--- DATASET CONTENT Enclosed Below ---

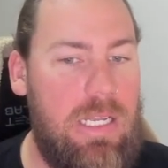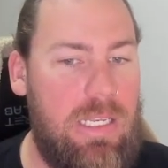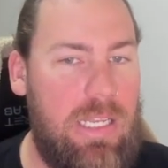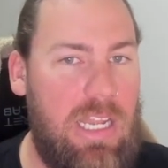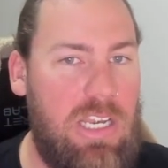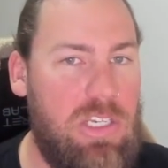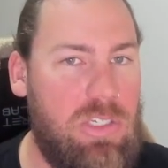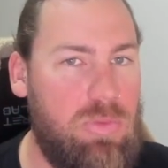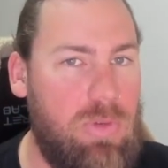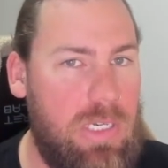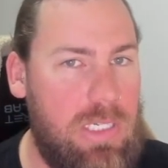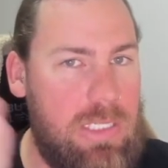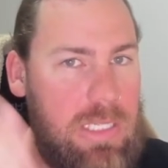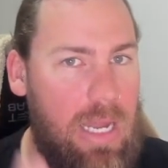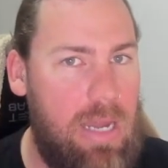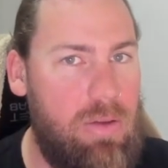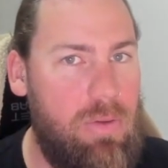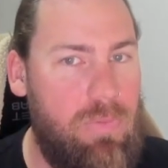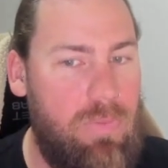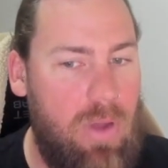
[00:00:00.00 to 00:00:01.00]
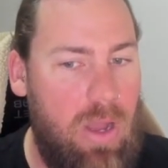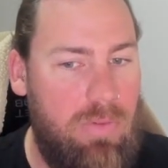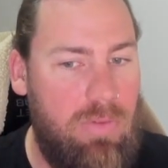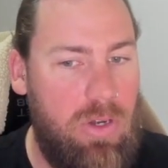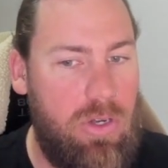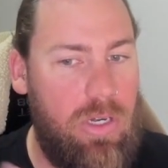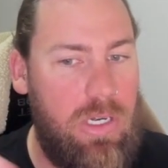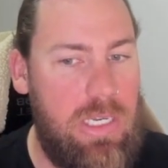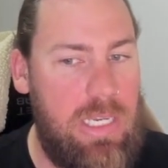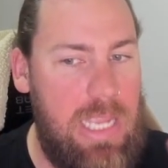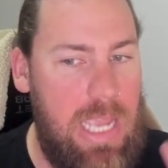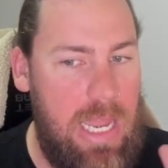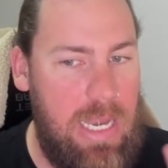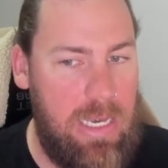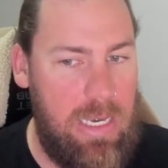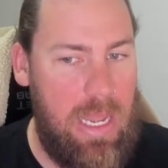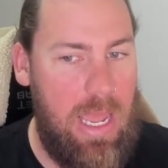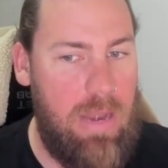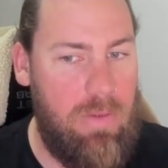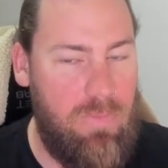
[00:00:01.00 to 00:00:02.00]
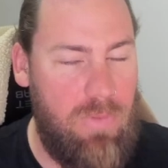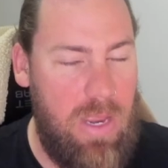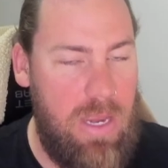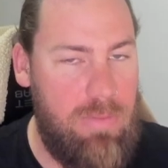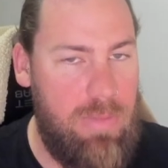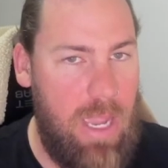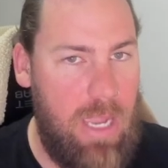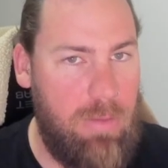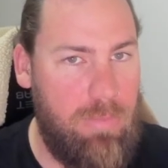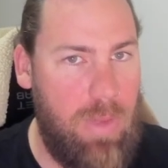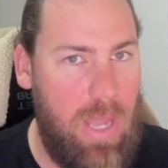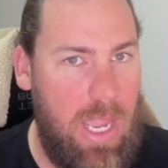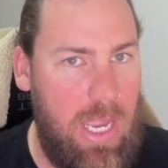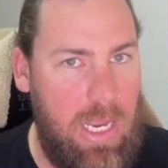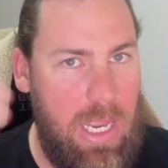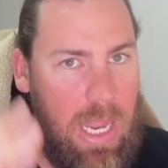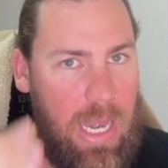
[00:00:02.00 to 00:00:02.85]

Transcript: They just want to start with 500, get that feedback back,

--- End of Enclosed DATASET CONTENT ---

WORK TASK:
Leave the images out as you retype each line of the material exactly.

RESULT OF THE TASK:
[00:00:00.00 to 00:00:01.00]
[00:00:01.00 to 00:00:02.00]
[00:00:02.00 to 00:00:02.85]

Transcript: They just want to start with 500, get that feedback back,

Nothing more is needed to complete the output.